After an initial spate of reporting on humorous edits from the US Congress, coverage turned serious when one particular IP address assigned to the US House of Representatives, User:18.104.22.168, was blocked. Mediaitereported that the address was used to make a series of edits regarding conspiracy theories, including articles about Bohemian Grove, David Icke, and Lyndon LaRouche. Mediaite speculated that the "conspiracy nut" was "an intern who has questionable judgment". The same address was also used make a number of edits that have been the subject of media coverage, to the Choco Taco article (see above) and the Abby Martin article (see below), and its block log features a series of blocks for disruptive editing and vandalism dating back to 2008. (Ironically, the IP address also created the Wikipedia article on the congress-edits bot on July 15.) Following Mediaite's story, the IP address edited the Mediaite article to label the organization "sexist" and "transphobic". The IP address was blocked by User:Tom Morris for ten days for disruptive editing.

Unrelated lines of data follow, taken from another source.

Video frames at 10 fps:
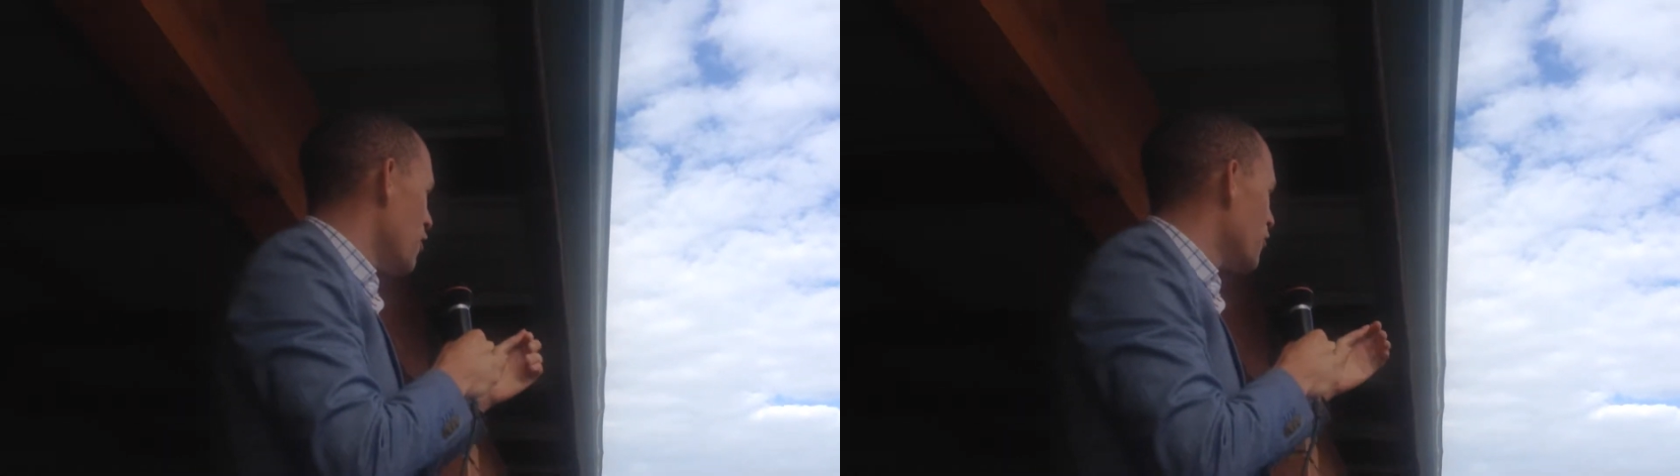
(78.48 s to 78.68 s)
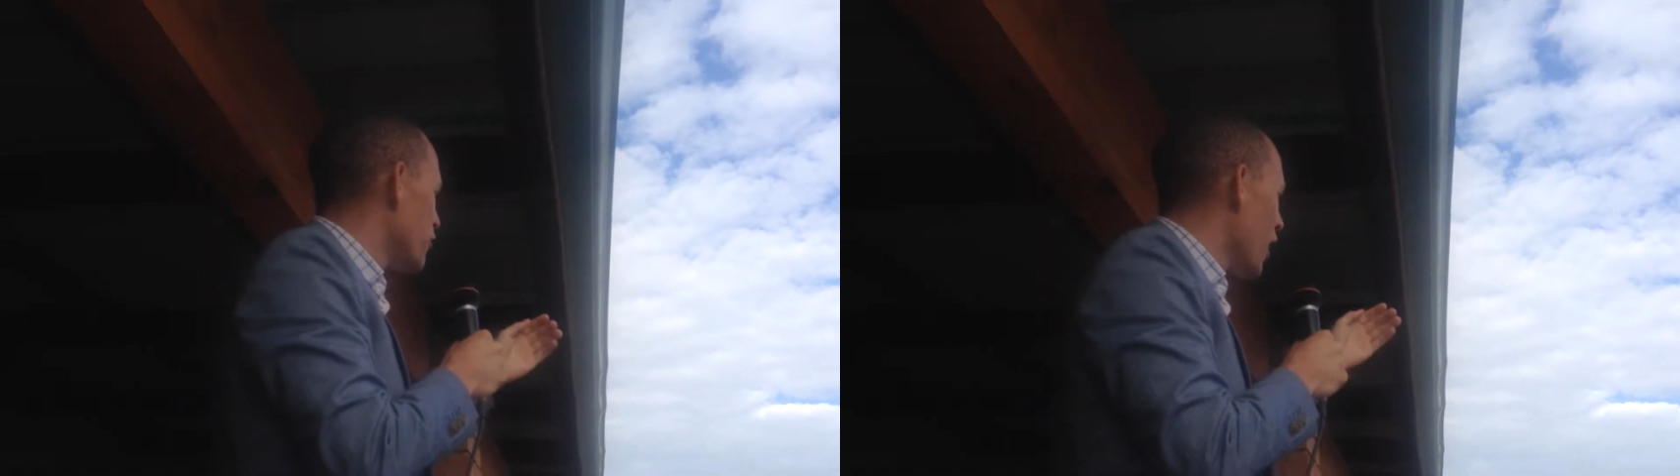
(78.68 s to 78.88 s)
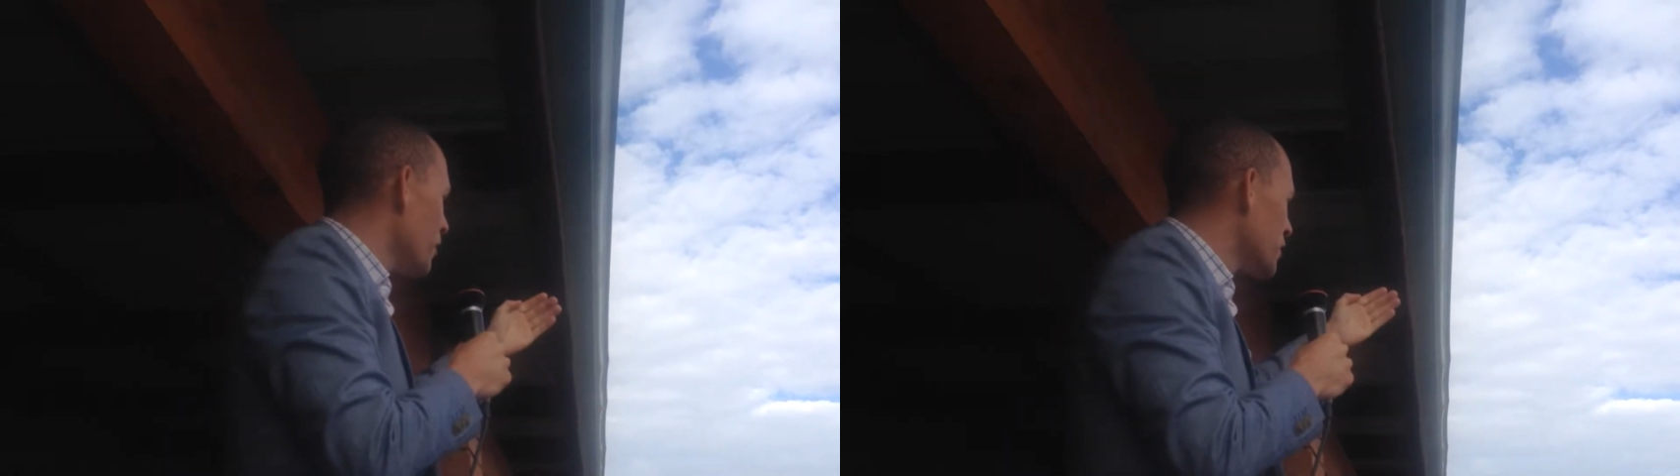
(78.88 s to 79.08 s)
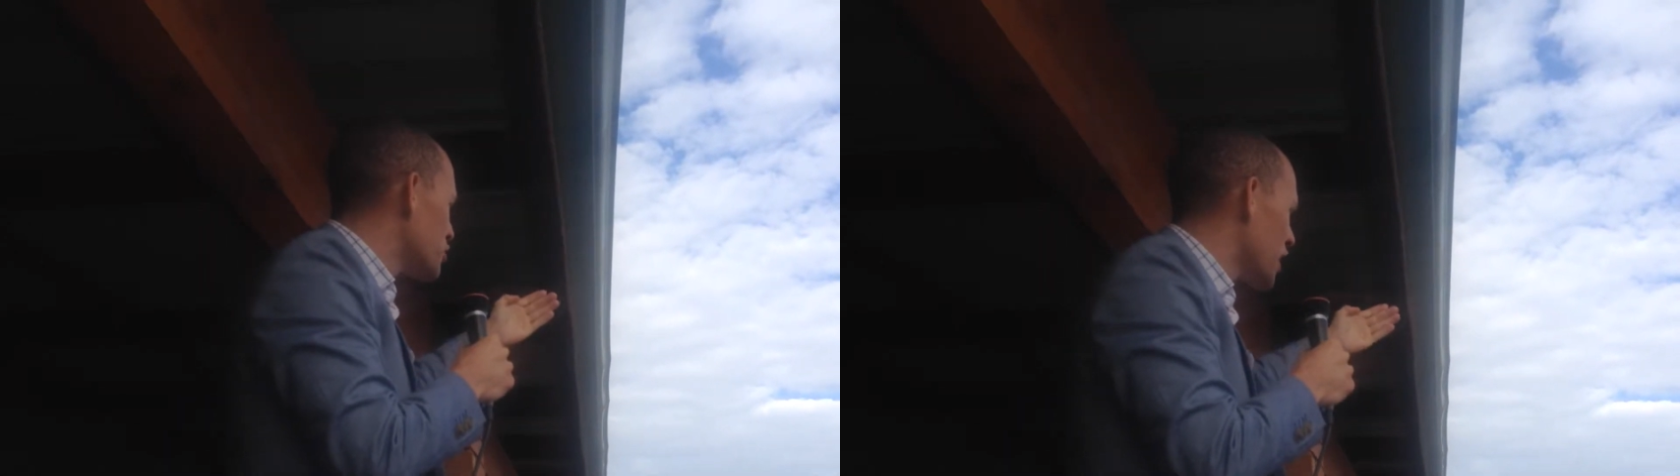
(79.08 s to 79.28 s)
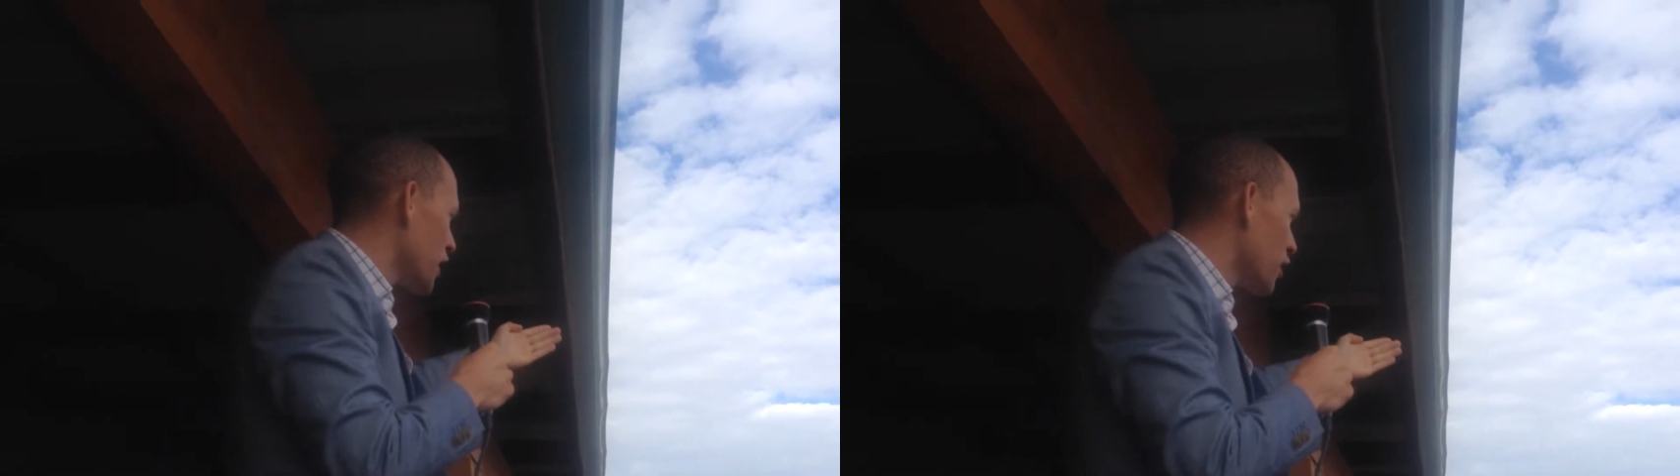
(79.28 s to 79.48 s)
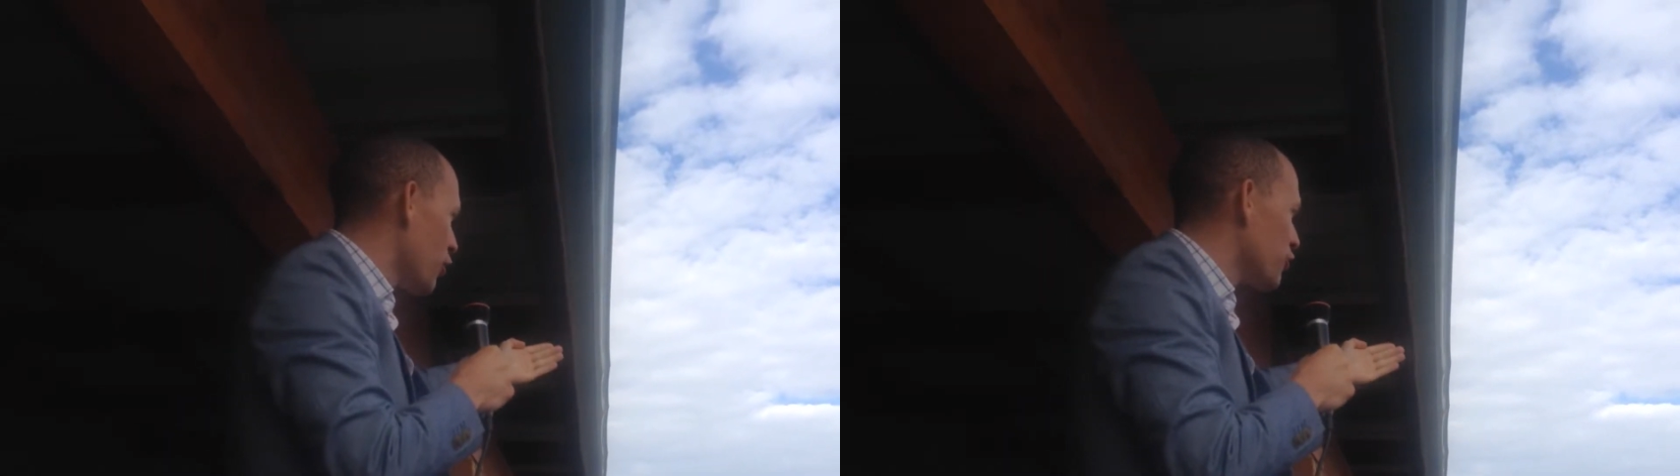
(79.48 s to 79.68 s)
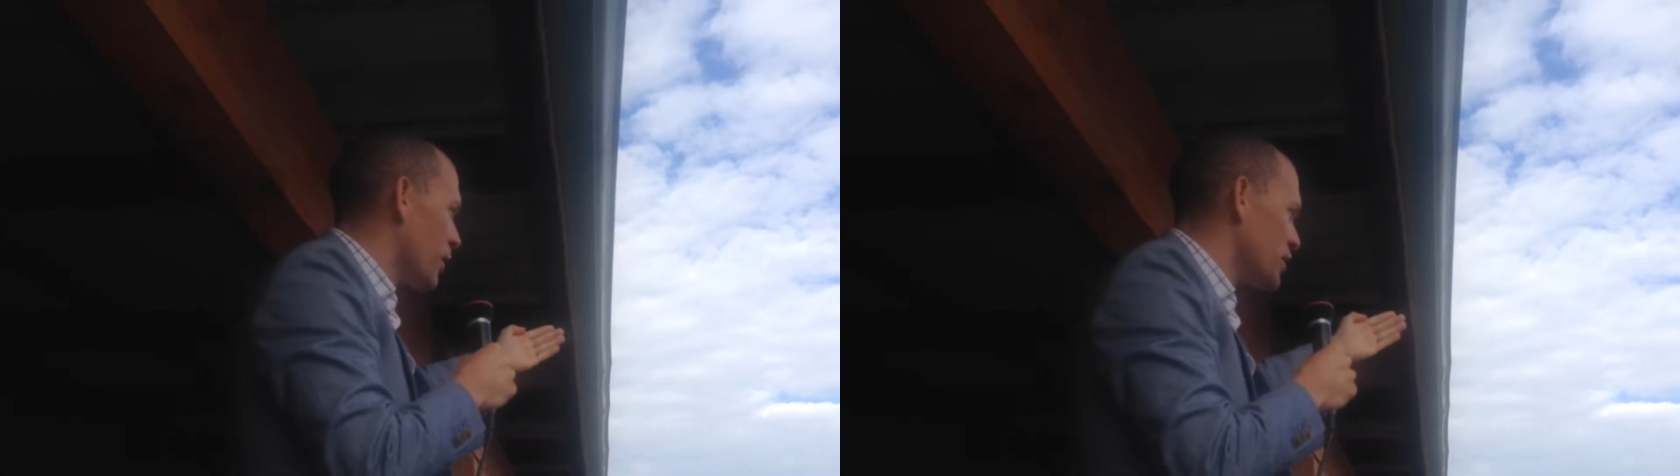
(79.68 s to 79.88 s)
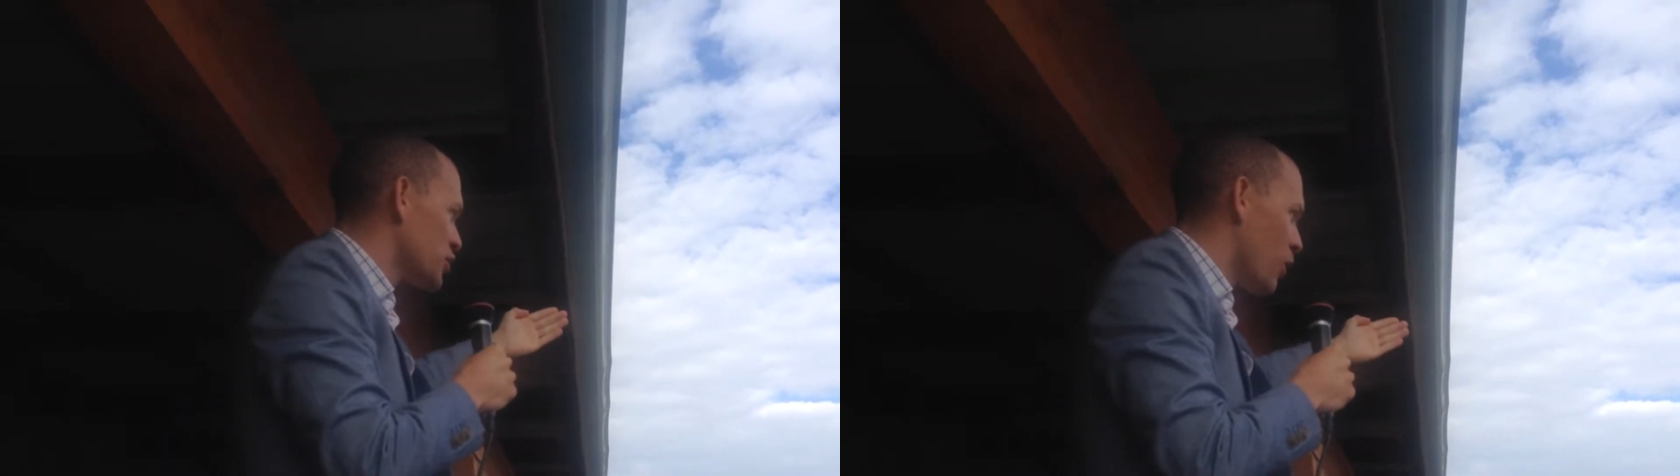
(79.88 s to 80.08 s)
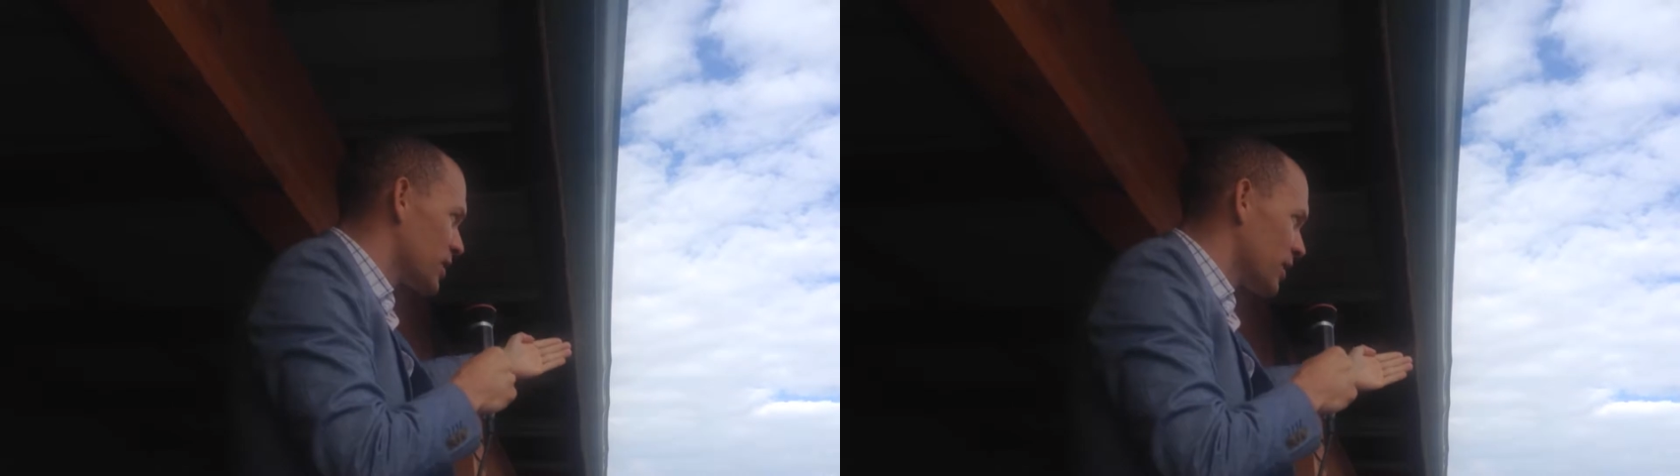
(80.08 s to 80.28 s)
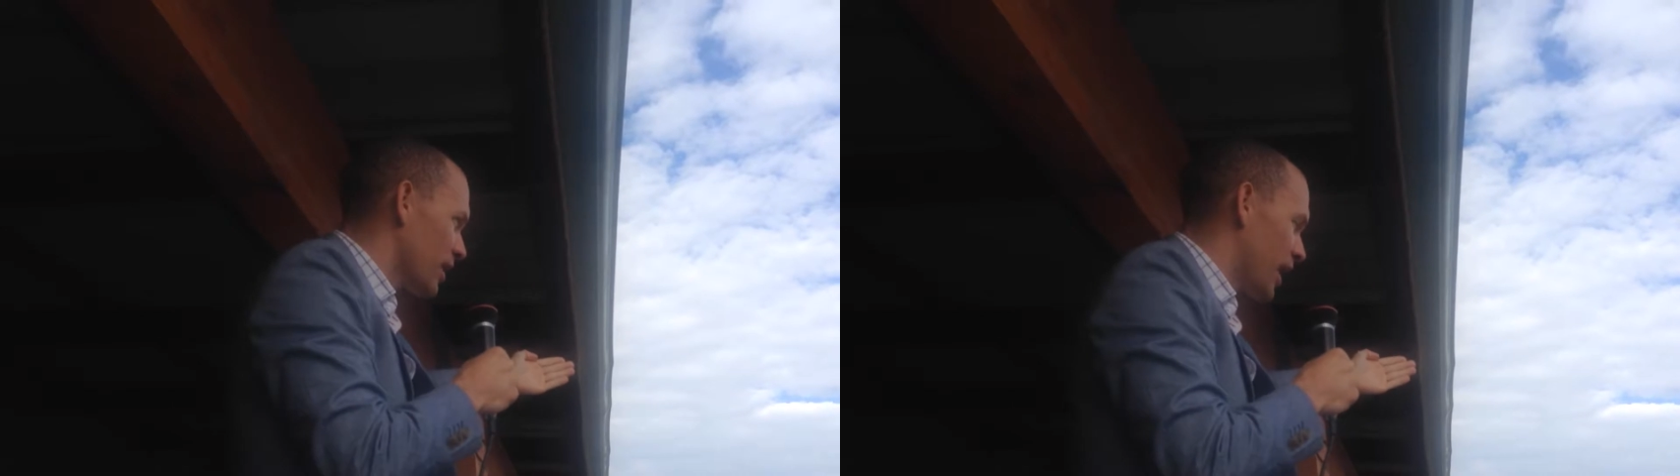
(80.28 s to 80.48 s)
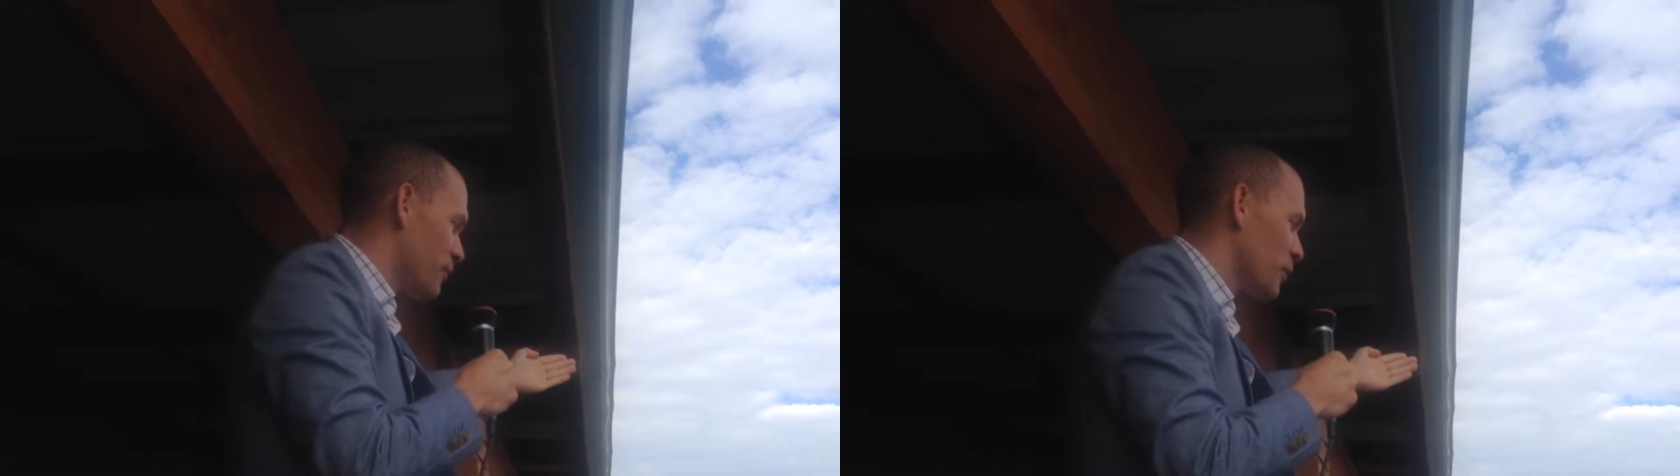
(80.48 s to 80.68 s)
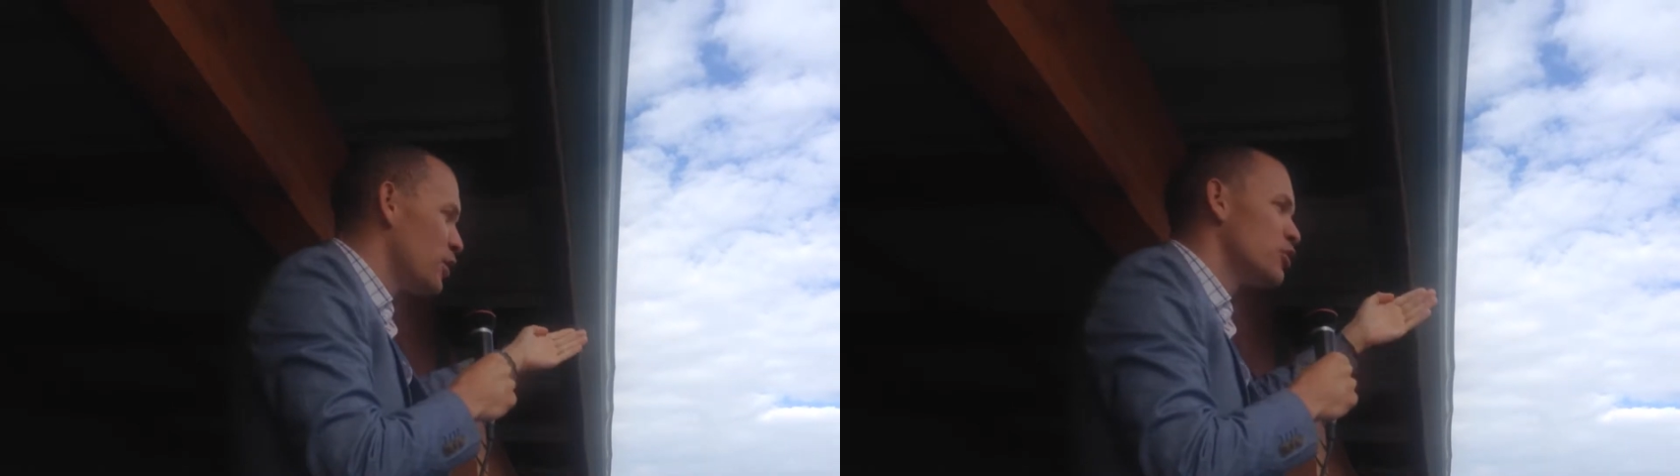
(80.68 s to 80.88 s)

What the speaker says: From Jericho, from a squatter camp,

Mediaitereported accurately that only a single IP address was blocked, but many media reports had misleading headlines or inaccurate reporting that gave the impression that multiple IP addresses or the entirety of Congress was blocked. After the expiration of the block, the IP address resumed editing Wikipedia, including an edit on August 5 which labeled Edward Snowden an "American traitor". This particular edit was the subject of news coverage from Ars Technica, Reason, and The Hill. Global Voices Onlinereports that the same IP address was blocked for a day on the Russian Wikipedia on July 31 for changing the musical notation of the Russian national anthem to that of a "popular Ukrainian chant" which roughly translates to "Putin is a dickwad". Jimmy Wales toldBBC News (July 25) that while vandalism has "always gone on and it always will", many in the Wikipedia community felt that congress-edits may have provided an audience for "some prankster there in the office" and that the Congressional IT staff "might be hunting them down this very moment."
Perhaps the most significant fallout from the Canadian Twitter bot concerns Dean Del Mastro, MP representing Peterborough in the House of Commons. The Ottawa Citizenreports in a story that has been widely circulated in Canadian media that Del Mastro asked the Speaker of the House, Andrew Scheer, to investigate edits made to his Wikipedia article from IP addresses belonging to the Canadian parliamentary network discovered through the Twitter bot. On July 15, an IP address assigned to the Canadian government edited the article to refer to Del Mastro as a "used car dealer" and a "perjurer" who "formerly sold crippled mules". (The Del Mastro family owned a Suzuki dealership and a few days before the vandalism occurred, Del Mastro had testified in his trial regarding charges that he had violated the Canada Elections Act by overspending during his 2008 campaign.) When confronted about the vandalism and the reliable sources policy by a Wikipedia editor, the IP editor wrote "We are the government. We are the only source." Because the IP addresses are temporarily assigned, server logs will have to be checked to discover the culprit. The article was previously edited in November of last year by a different Canadian government IP address to remove material unfavorable to Del Mastro, including a discussion of allegations of fraudulent donations to his 2008 campaign. On August 1, the Citizenreported that Speaker Scheer is investigating the matter.